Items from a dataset
== Segment start ==

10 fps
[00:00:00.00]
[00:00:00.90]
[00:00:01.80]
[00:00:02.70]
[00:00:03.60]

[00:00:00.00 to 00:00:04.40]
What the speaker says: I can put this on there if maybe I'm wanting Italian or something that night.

== Segment end ==
== Segment start ==

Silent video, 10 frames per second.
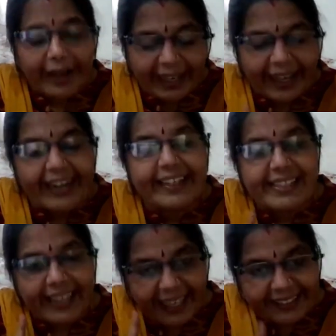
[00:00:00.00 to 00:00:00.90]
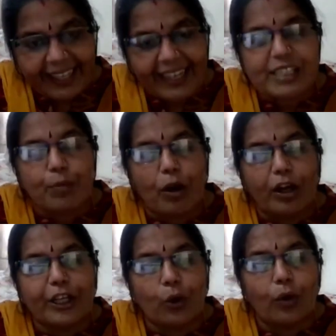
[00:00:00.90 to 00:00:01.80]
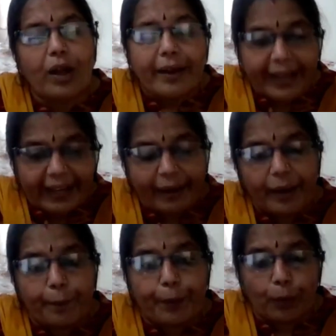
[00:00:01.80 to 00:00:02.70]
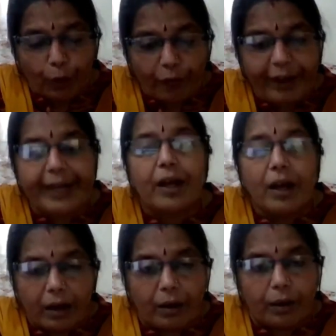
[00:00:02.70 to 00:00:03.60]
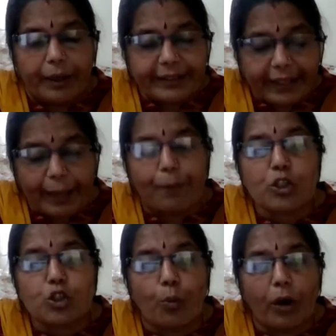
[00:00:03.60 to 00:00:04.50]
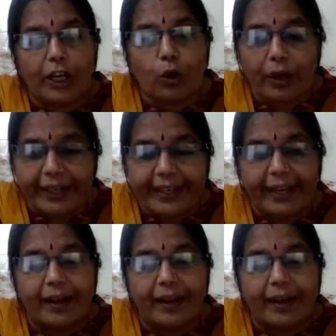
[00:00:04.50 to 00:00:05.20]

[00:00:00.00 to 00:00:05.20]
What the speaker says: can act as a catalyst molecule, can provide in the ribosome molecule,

== Segment end ==

**YOUR OBJECTIVE:** Copy the lines above exactly. Start with the line containing "[00:00:00.00]", end with the line containing "What the speaker says: I", and include both.

**REPLY:**
[00:00:00.00]
[00:00:00.90]
[00:00:01.80]
[00:00:02.70]
[00:00:03.60]

[00:00:00.00 to 00:00:04.40]
What the speaker says: I can put this on there if maybe I'm wanting Italian or something that night.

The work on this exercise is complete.